Barry Steinhardt of the American Civil Liberties Association says, "It's going to result in everyone, from the 7-Eleven store to the bank and airlines, demanding to see the ID card [and] scan it in. It's going to be not just a national ID card but a national database."
Ms. Cavoukian, Ontario's privacy commissioner, has said, "Clearly, it's not anyone's intent to spy on consumers. The vast majority of RFID technology is used [for] supply-chain management."
Nonetheless, while crate-tagging is done for inventory control and security, when you get to labelling individual products, Ms. Cavoukian admits, "You have a potential linkage with credit-card information."
In fact, at item-level tagging you have actual linkage, since details of your purchase are archived along with your credit-card information and other particulars of your private life. Your details are even matched with those on file for your family and associates.
Might companies sell their data, link their databases to broaden their surveillance? "Of course not," RFID Journal's Mr. Roberti says. "The lifeblood of any business is customer data."
But businesses sell data routinely, and Mr. Roberti himself has written about data-sharing between Wal-Mart, Target and a host of manufacturers. Retail RFID knows who you are, what you pick up from which shelf or rack -- and what you put back. "One day," Mr. Roberti says, "it might be very valuable to know that 100 customers picked up product A, put it back, and bought product B."
Valuable to whom? Pat King of the Pharmacy Association of Nova Scotia says drug companies track data to ensure compliance. Since half of patients with long-term conditions go off their drugs within six months, "non-compliance costs the drug companies big time." While Mr. King says "we sure don't tattoo [patients'] bums with bar codes," he thinks there is a trend toward increasing invasion of patient privacy. RFID readers are not yet in Canadian dispensaries, but no one's sure whether Canadian drugs are tagged.
Similarly, though RFID could improve customer service and savings, track corpses in disasters, keep prisoners "in sight" and safeguard children, it also spy-chips American library books and European Central Bank notes.
Even Levi-Strauss, the Woodstock-era fashion icon, is caught in the devil's bargain: It's putting chips in its jeans.
Mr. Roberti likes to compare RFID to the Internet. "It's used to track people's behaviour and on-line interests. Would consumers be better off if we banned the technology? Of course not. Rules for how RFID can and can't be used will be established as the technology matures. Companies will abide by these rules and customers will benefit tremendously."
In the U.S., patients are RFID-equipped on admission to hospital.
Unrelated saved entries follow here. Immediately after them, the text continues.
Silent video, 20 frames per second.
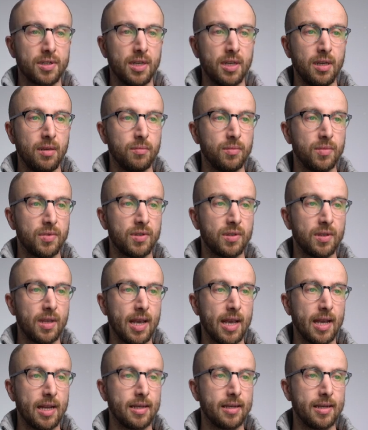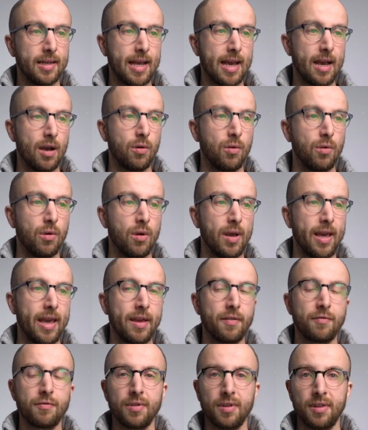for Teams, and now
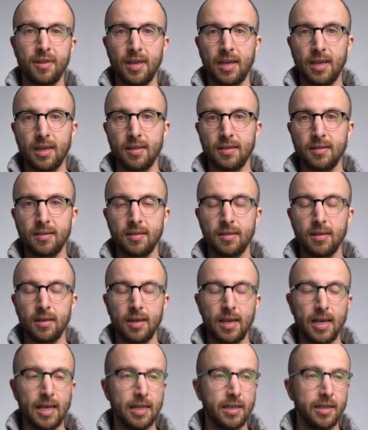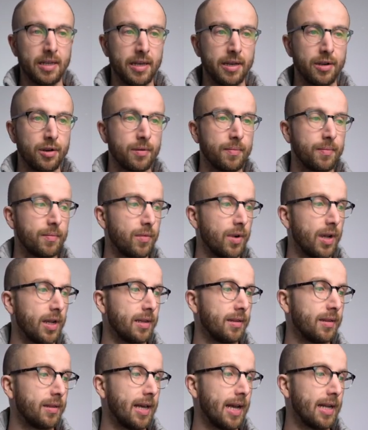everything is in here
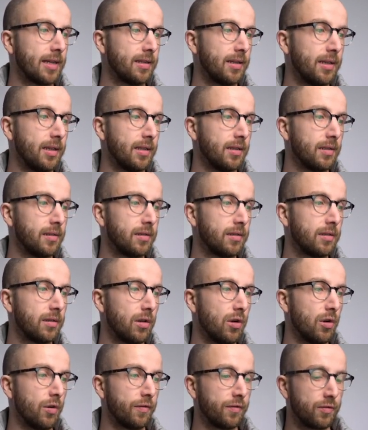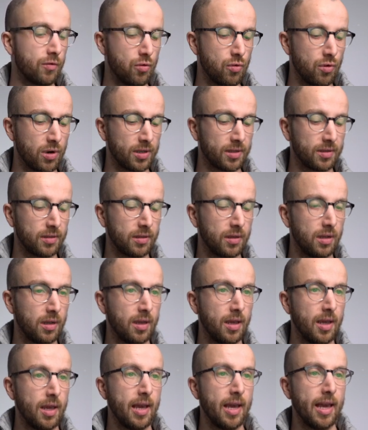right? That is, of course,
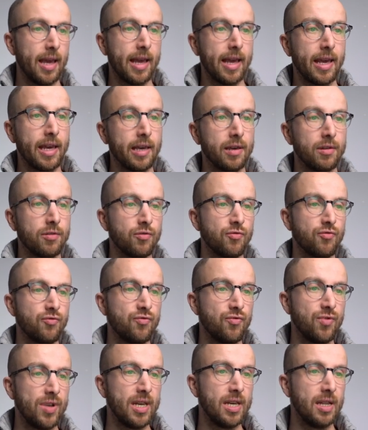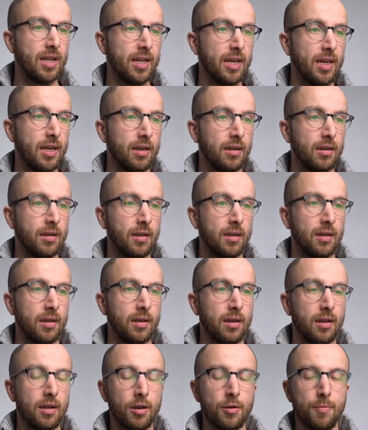a really
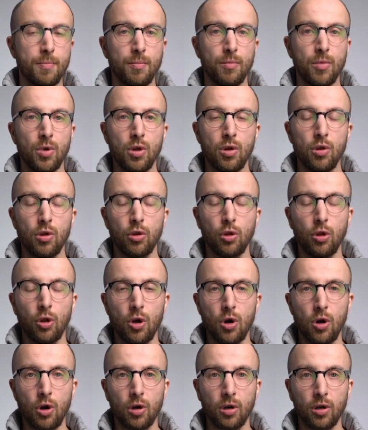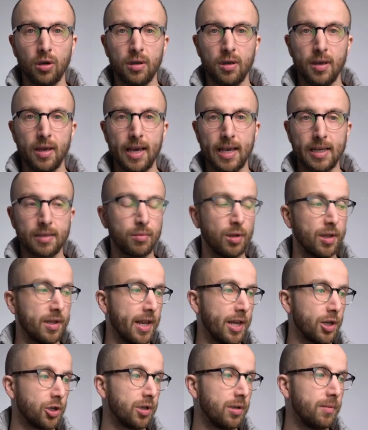um, long
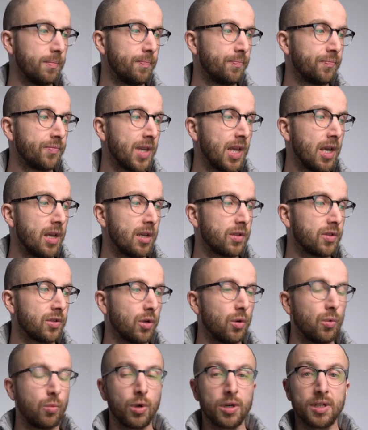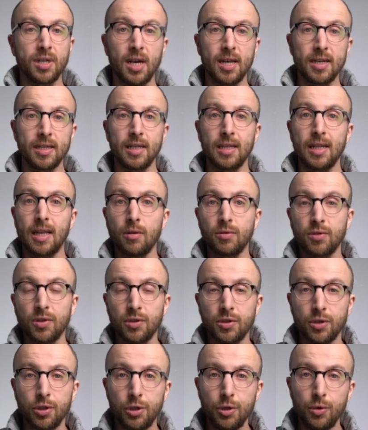explanation. So what Tana allows
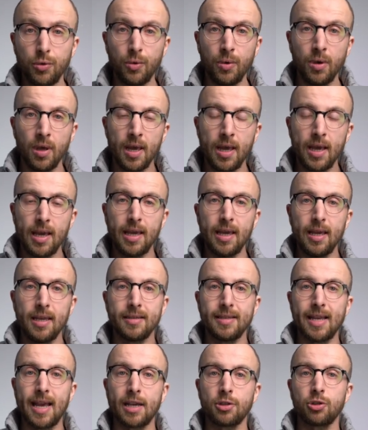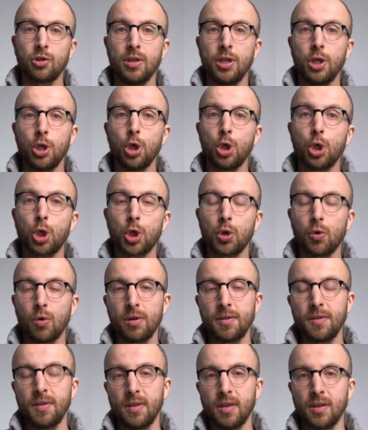us to do is actually
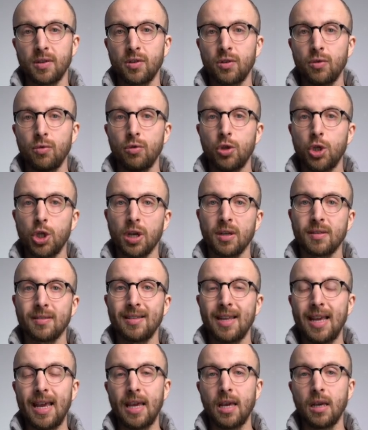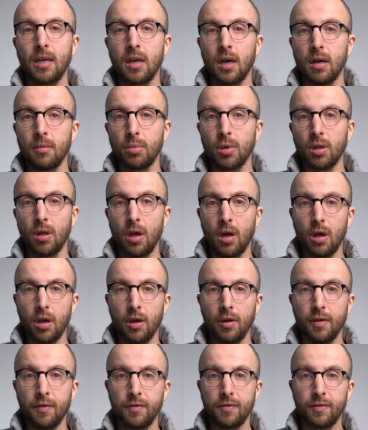shorten this to just a couple
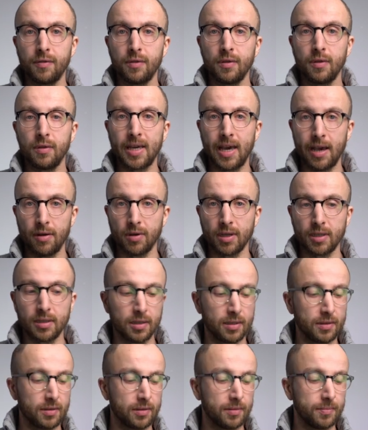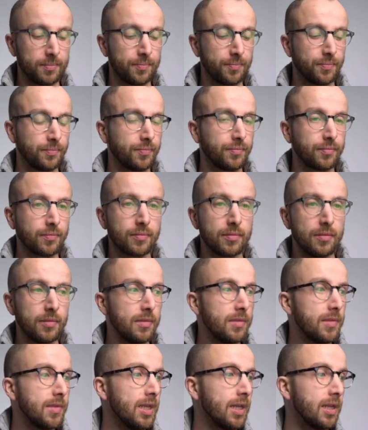of characters.
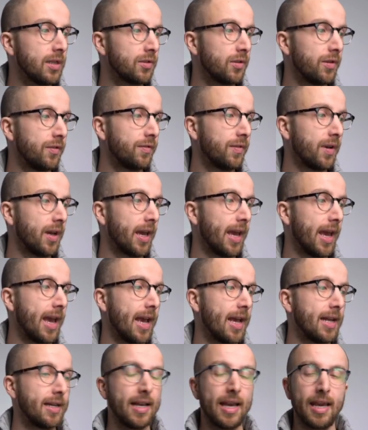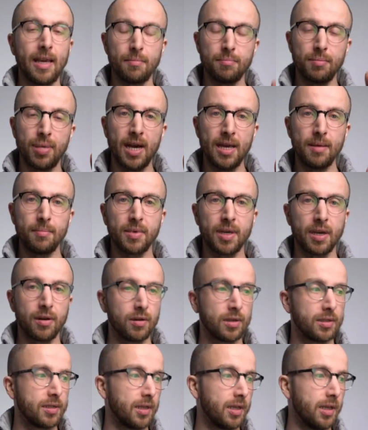So if I add a pipe
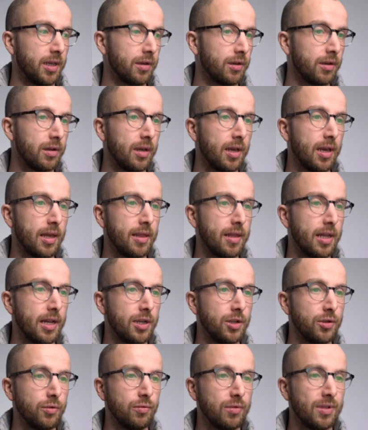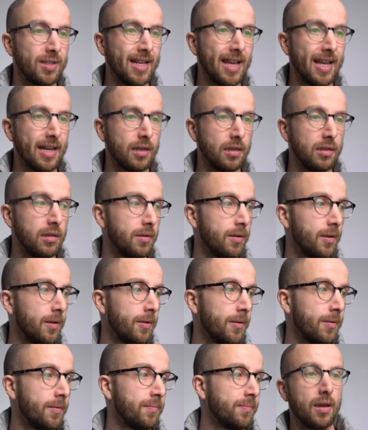character here and then do 10
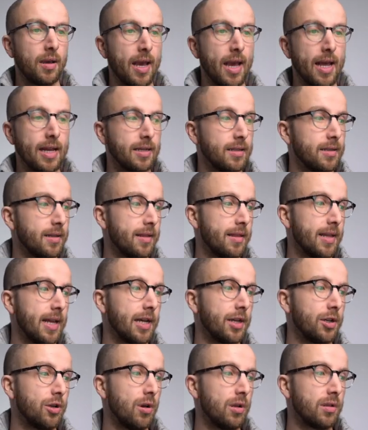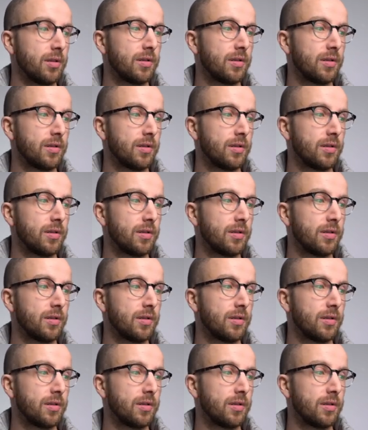and then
Soon the tagging of patients, health records and prescriptions may seem like everyone at the party is having a look inside your medicine cabinet -- and not just those you have authorized. Johns Hopkins University engineers say RFID is hackable; health and credit particulars can be plucked from the air. Tags will soon be read from long distances, making systems leakier.
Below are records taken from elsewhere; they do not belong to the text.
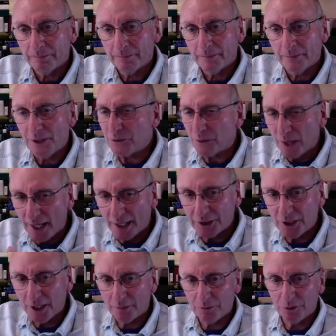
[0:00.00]
These were
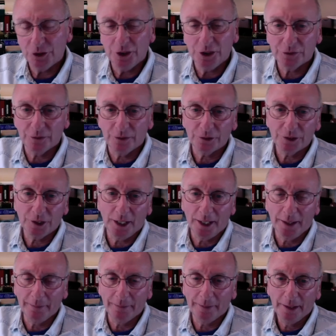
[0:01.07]
high-tech machines for their
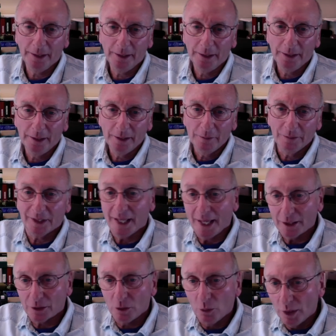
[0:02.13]
time.
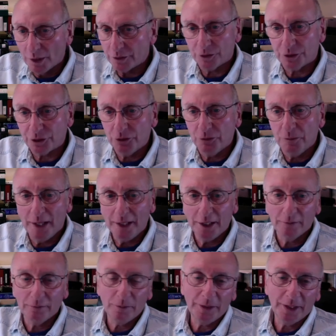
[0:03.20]
Mechanical wonders. Soon many
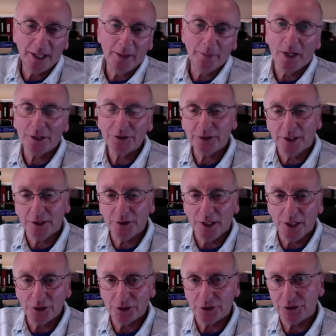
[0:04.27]
of them became
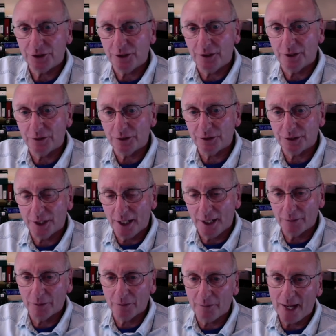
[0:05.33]
ostentatious in their
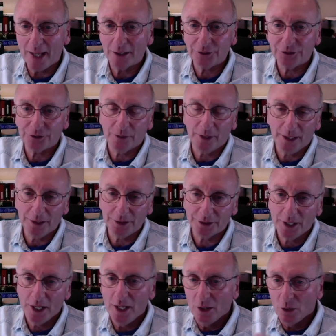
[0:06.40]
design, with balustrades,
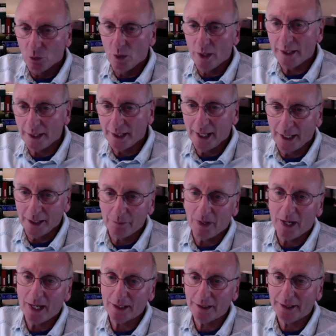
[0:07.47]
wedding-cake
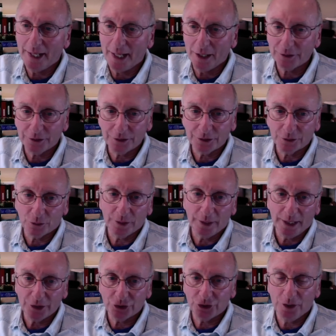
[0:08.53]
pilot houses,
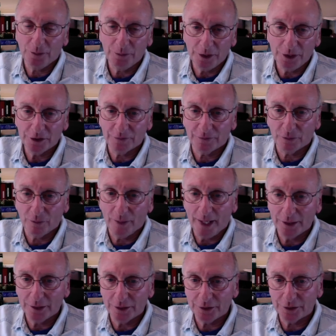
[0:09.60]
ornate chimneys,
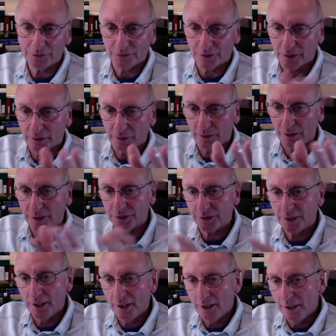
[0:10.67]
verandas, filigrees.
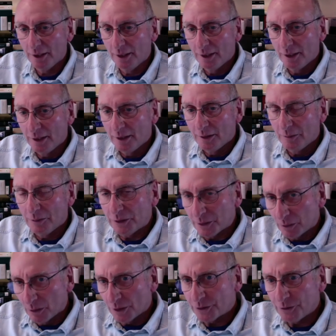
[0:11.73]
But they
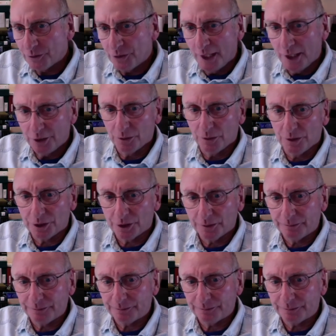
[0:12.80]
were also dangerous.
But consumer profiles built "legitimately" might hurt you more than hackers ever could. In 2003, a New England grocery chain developed "Smart Mouth" software to analyze the habits of each of its shoppers, converting their records into dietary profiles. To recoup expenses, the grocer said it planned to share its data with a selection of health maintenance organizations wanting to know which of their clients "had had too many steaks" and brought their ill health on themselves: no more coverage for them.
In a study last year of six private companies, the Rand Corporation found that data from employee RFID access cards was, in every case, systematically passed from corporate security to human-resources and medical departments. Only in one instance was an employee informed.
"Key players in the industry have some very bad plans," Ms. Albrecht says. "Corporations have been caught red-handed describing ways to use RFID to spy on the rest of us."